**DATA SUPPLIED:**

:::::

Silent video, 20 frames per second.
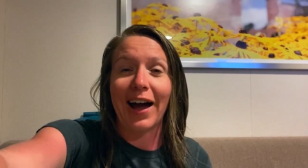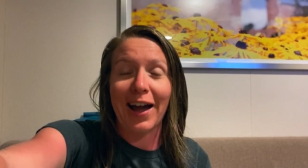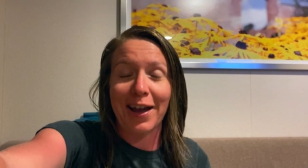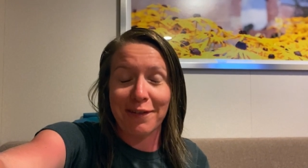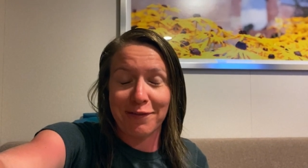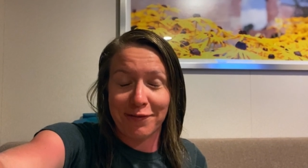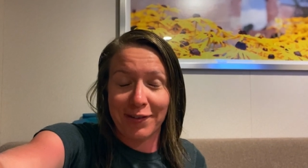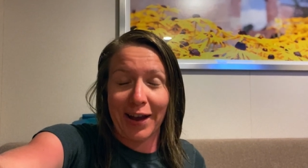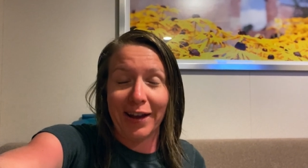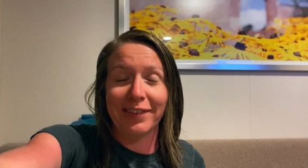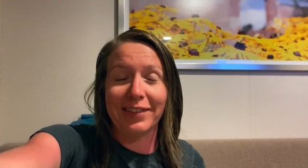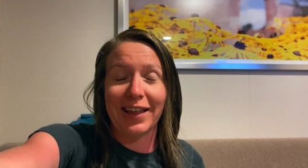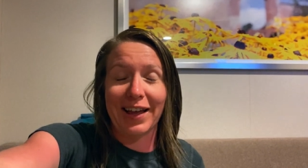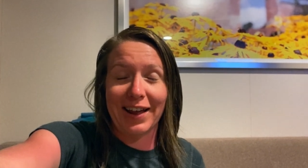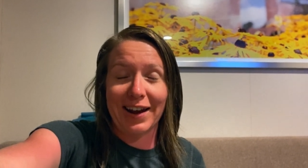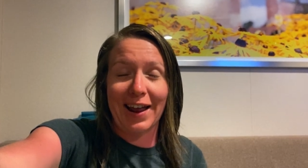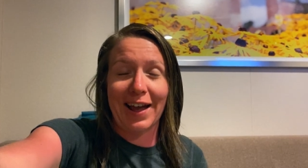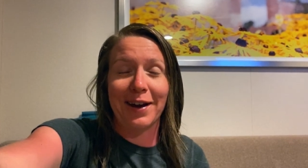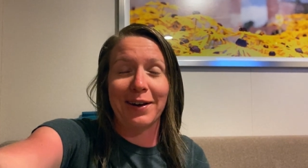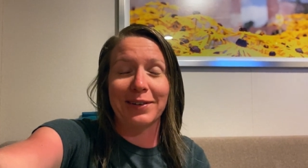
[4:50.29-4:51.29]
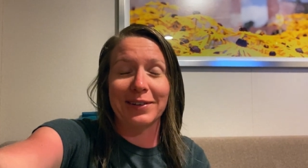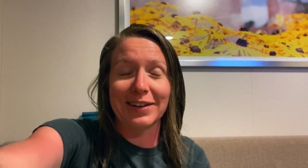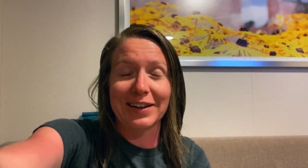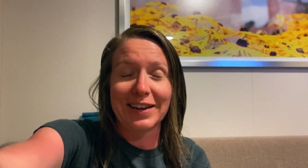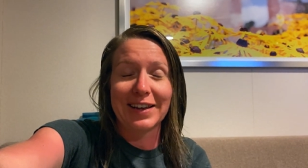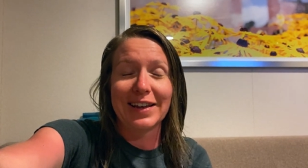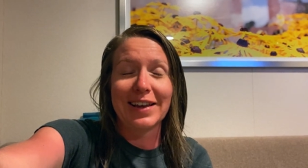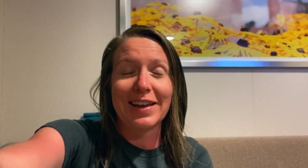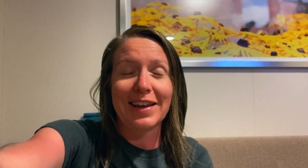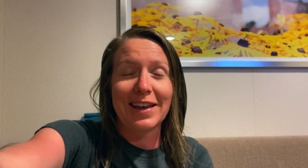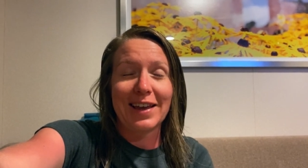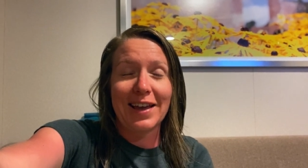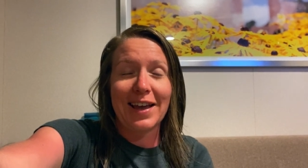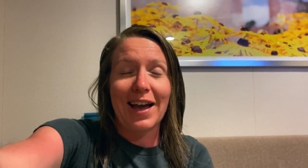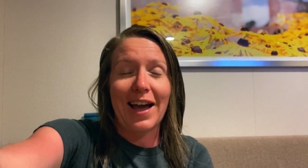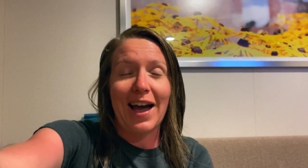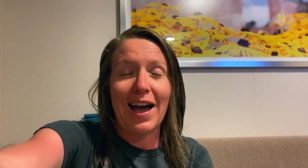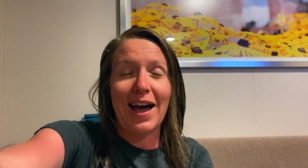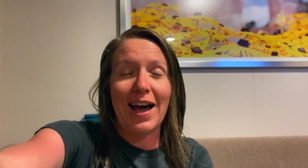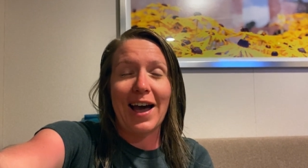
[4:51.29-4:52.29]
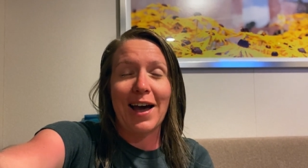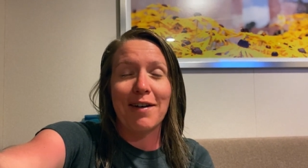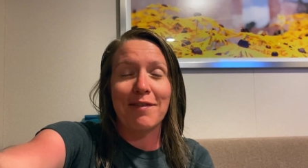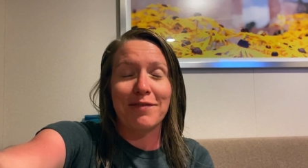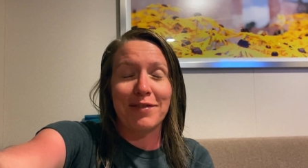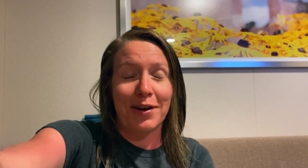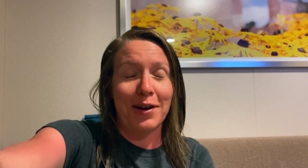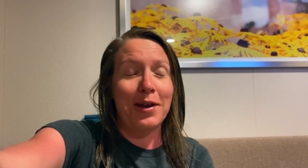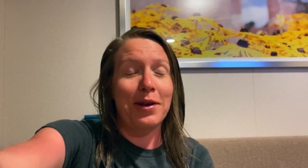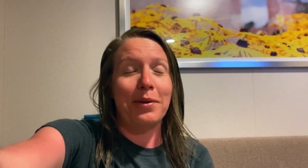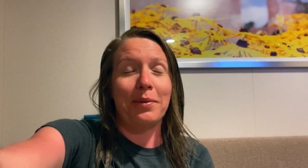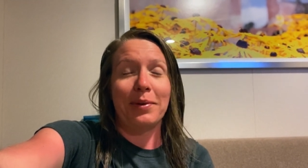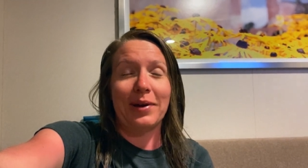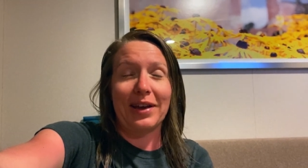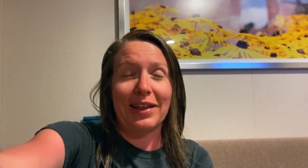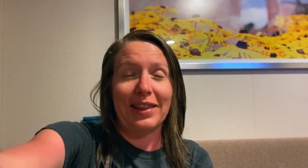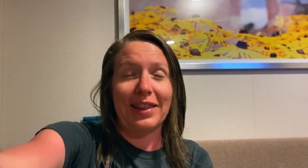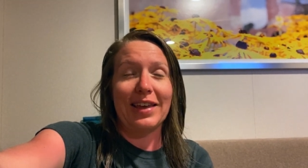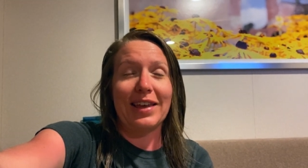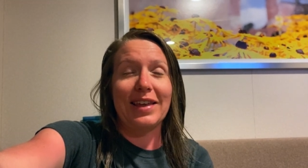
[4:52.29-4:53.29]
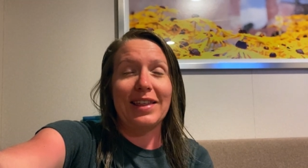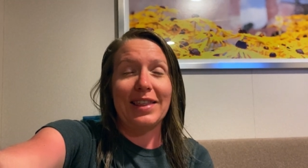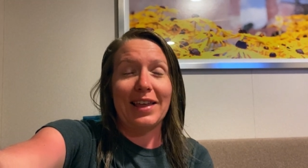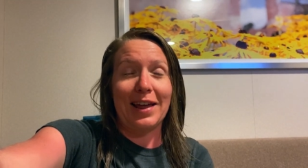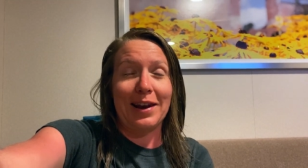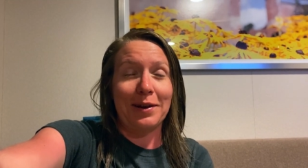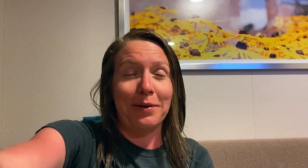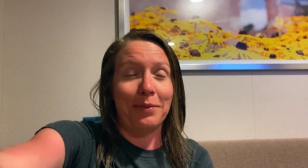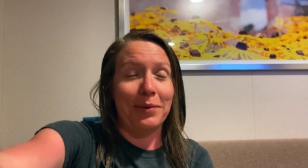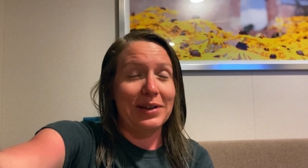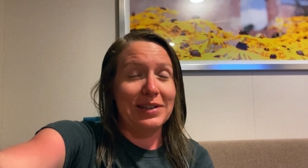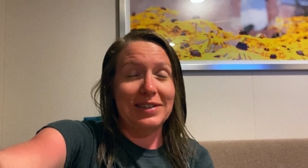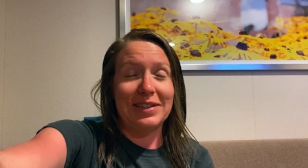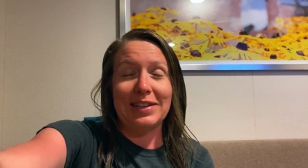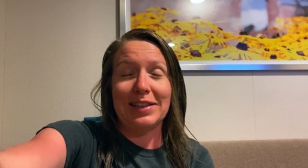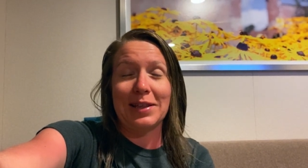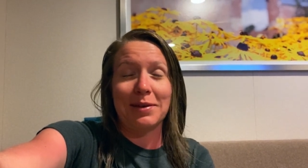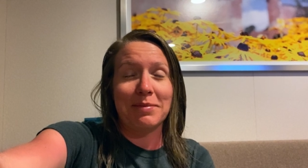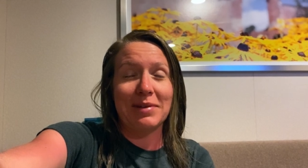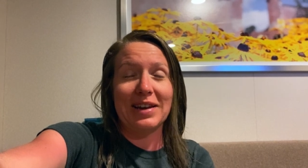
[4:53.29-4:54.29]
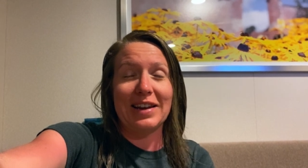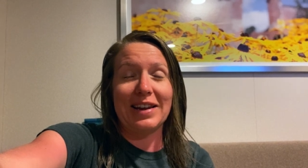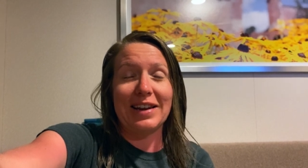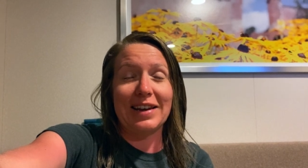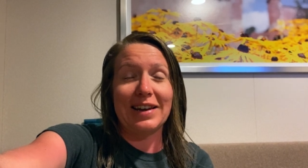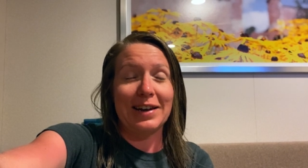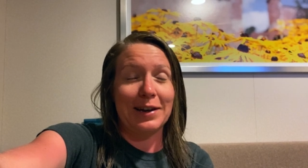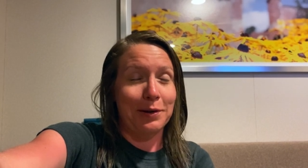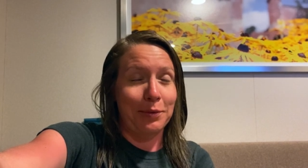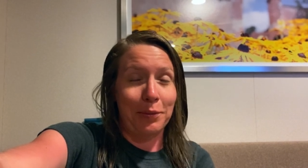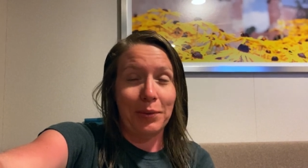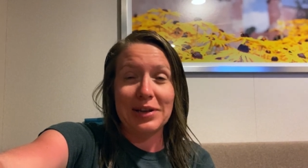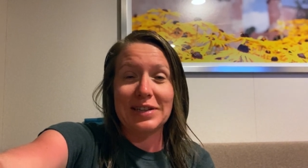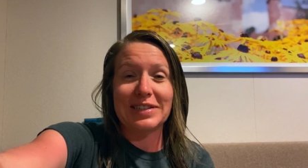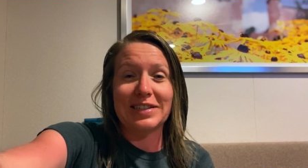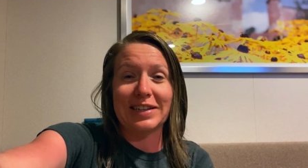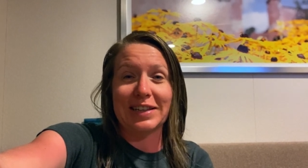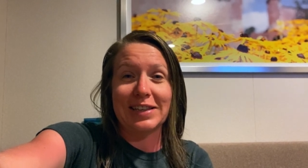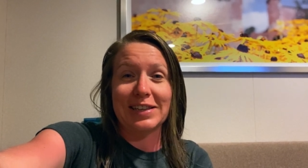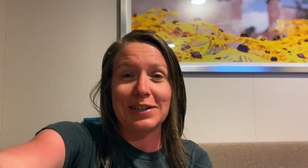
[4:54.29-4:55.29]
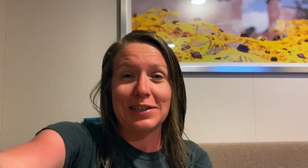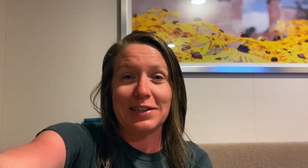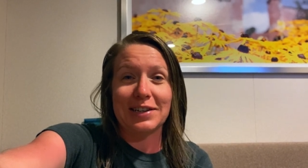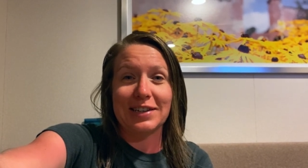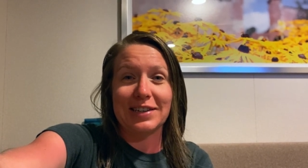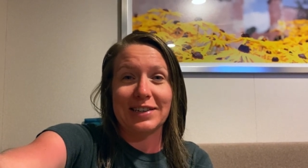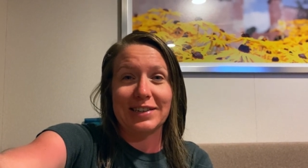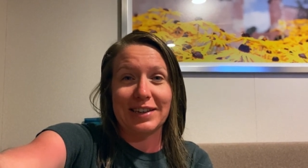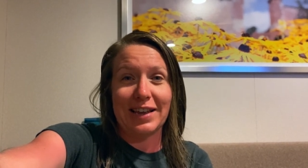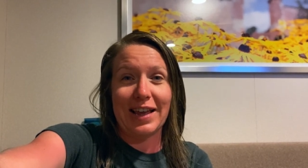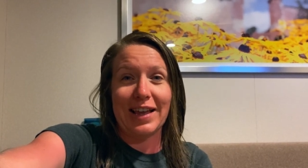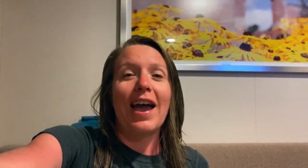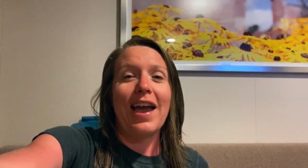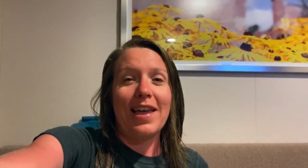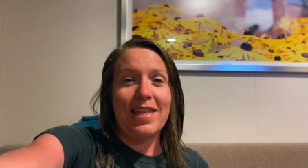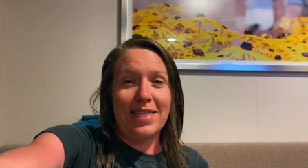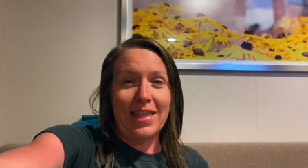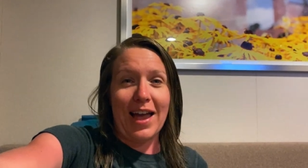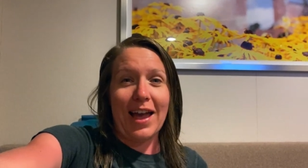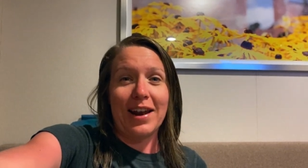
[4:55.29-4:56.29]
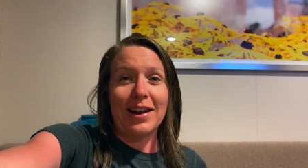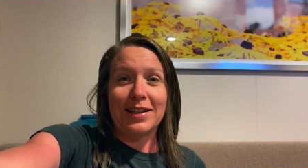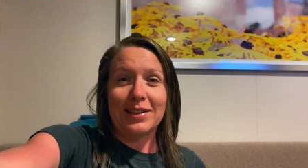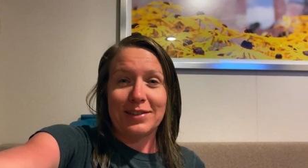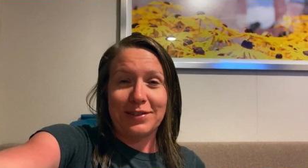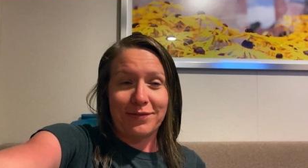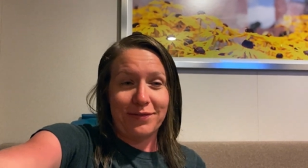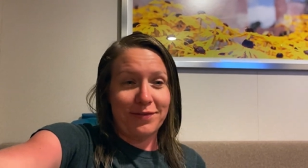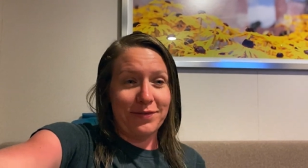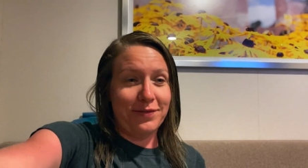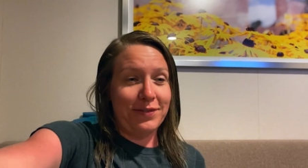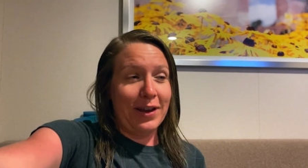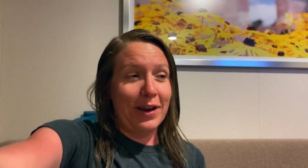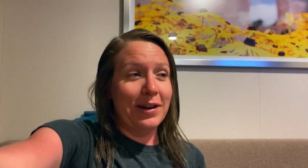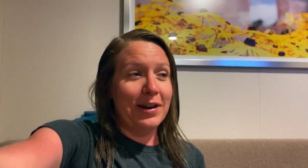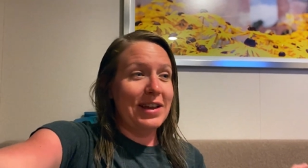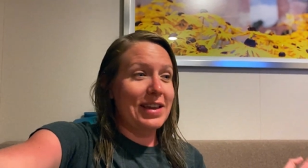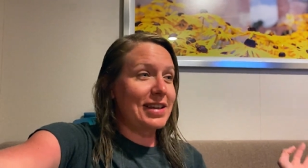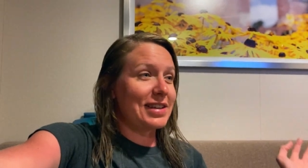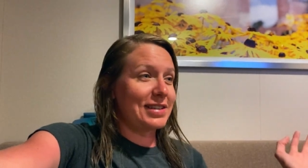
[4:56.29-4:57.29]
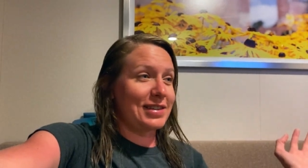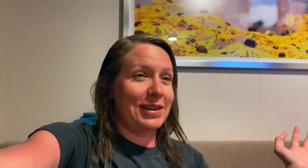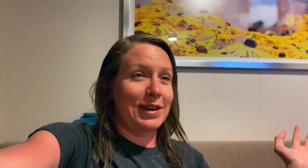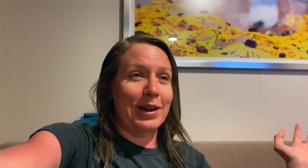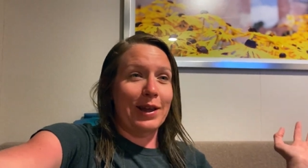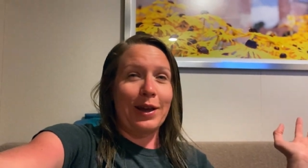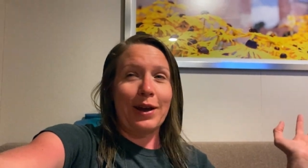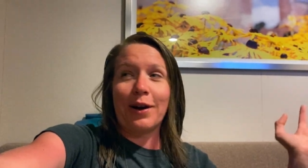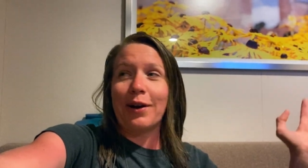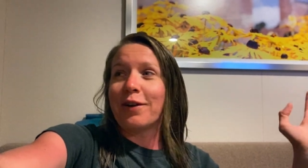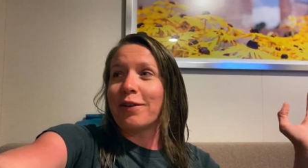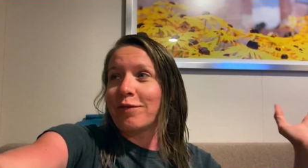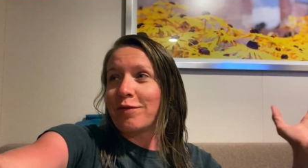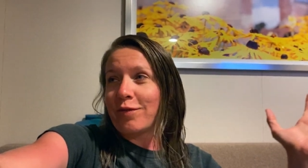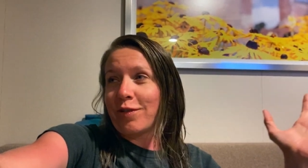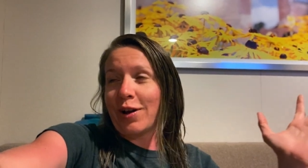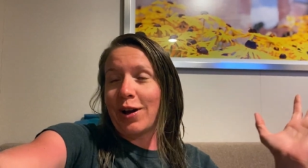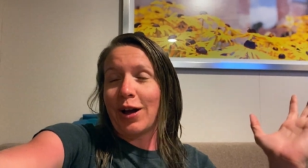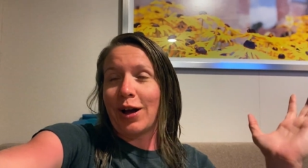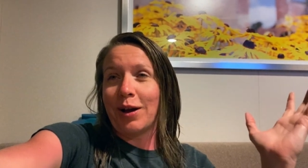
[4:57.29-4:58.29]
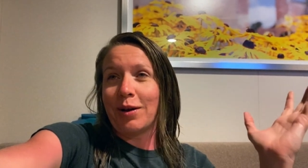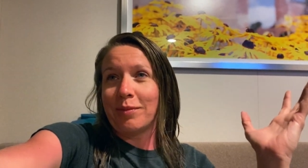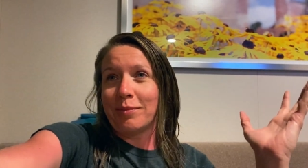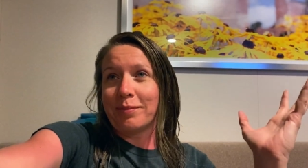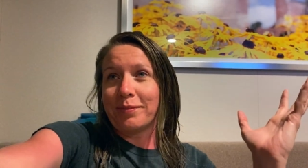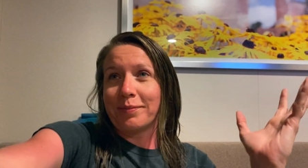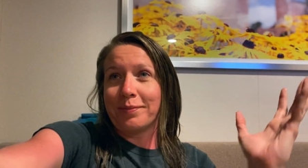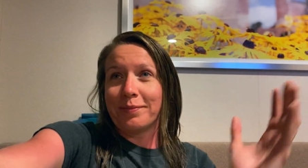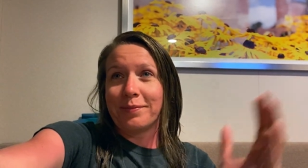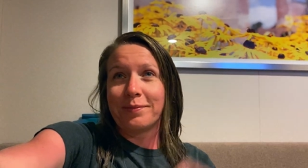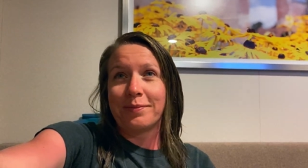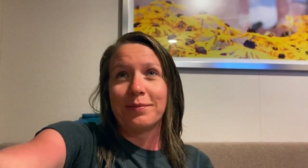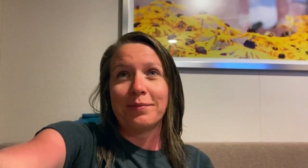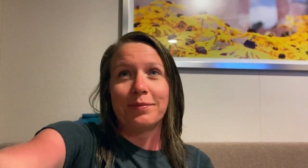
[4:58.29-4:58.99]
I found that out very quickly, that it was unlimited and it was delicious, and that it's very easy to go from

:::::

**WORK INSTRUCTION:** Extract the run of lines from the line holding "[4:51.29-4:52.29]" through the final line of the material above, exactly and inclusively. Leave the pictures behind.

**ANSWER TO THE PROBLEM:**
[4:51.29-4:52.29]
[4:52.29-4:53.29]
[4:53.29-4:54.29]
[4:54.29-4:55.29]
[4:55.29-4:56.29]
[4:56.29-4:57.29]
[4:57.29-4:58.29]
[4:58.29-4:58.99]
I found that out very quickly, that it was unlimited and it was delicious, and that it's very easy to go from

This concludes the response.